Without any of its pictures, the listing below should be output exactly.
----- MATERIAL PROVIDED
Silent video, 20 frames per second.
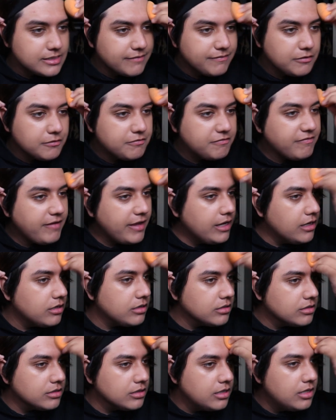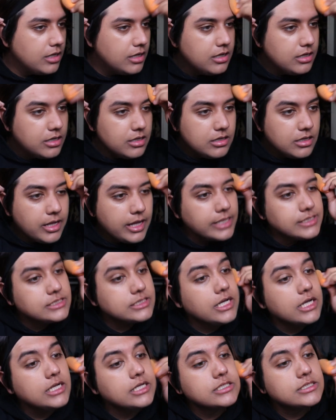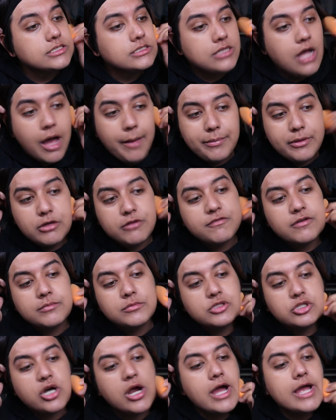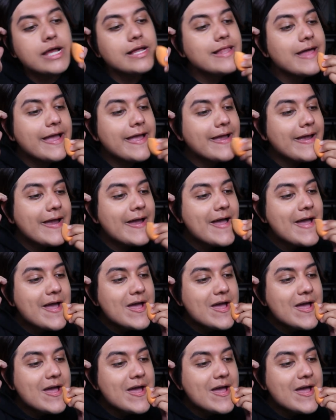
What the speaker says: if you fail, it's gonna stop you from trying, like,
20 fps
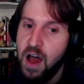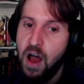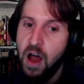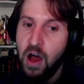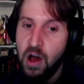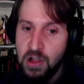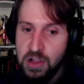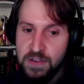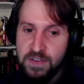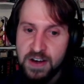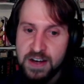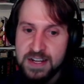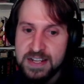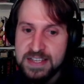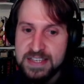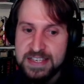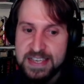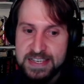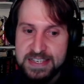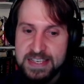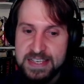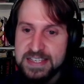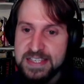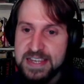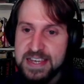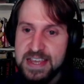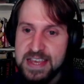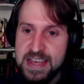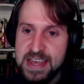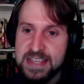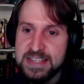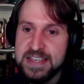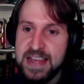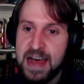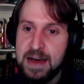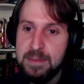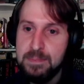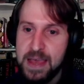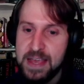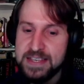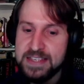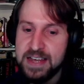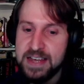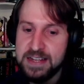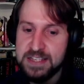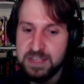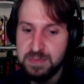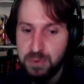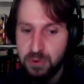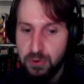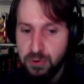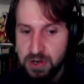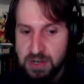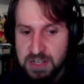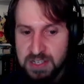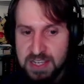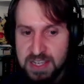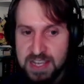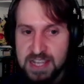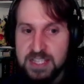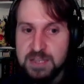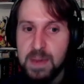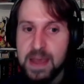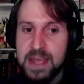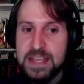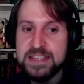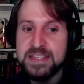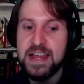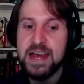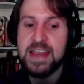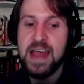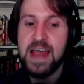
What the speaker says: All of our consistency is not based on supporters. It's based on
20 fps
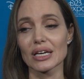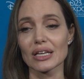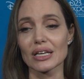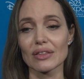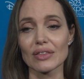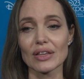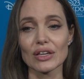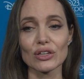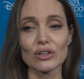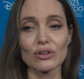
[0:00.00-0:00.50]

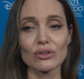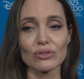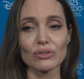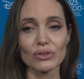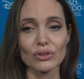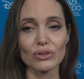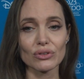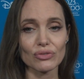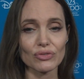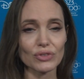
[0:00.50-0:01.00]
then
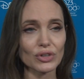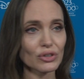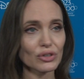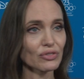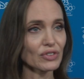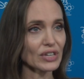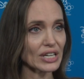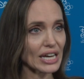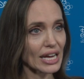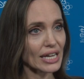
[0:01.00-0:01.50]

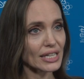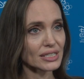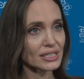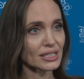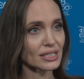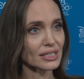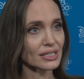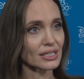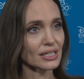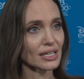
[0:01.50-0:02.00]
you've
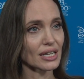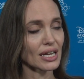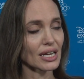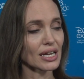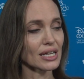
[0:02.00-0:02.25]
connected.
----------
▸ **TASK RESPONSE**
Silent video, 20 frames per second.
What the speaker says: if you fail, it's gonna stop you from trying, like,
20 fps
What the speaker says: All of our consistency is not based on supporters. It's based on
20 fps
[0:00.00-0:00.50]

[0:00.50-0:01.00]
then
[0:01.00-0:01.50]

[0:01.50-0:02.00]
you've
[0:02.00-0:02.25]
connected.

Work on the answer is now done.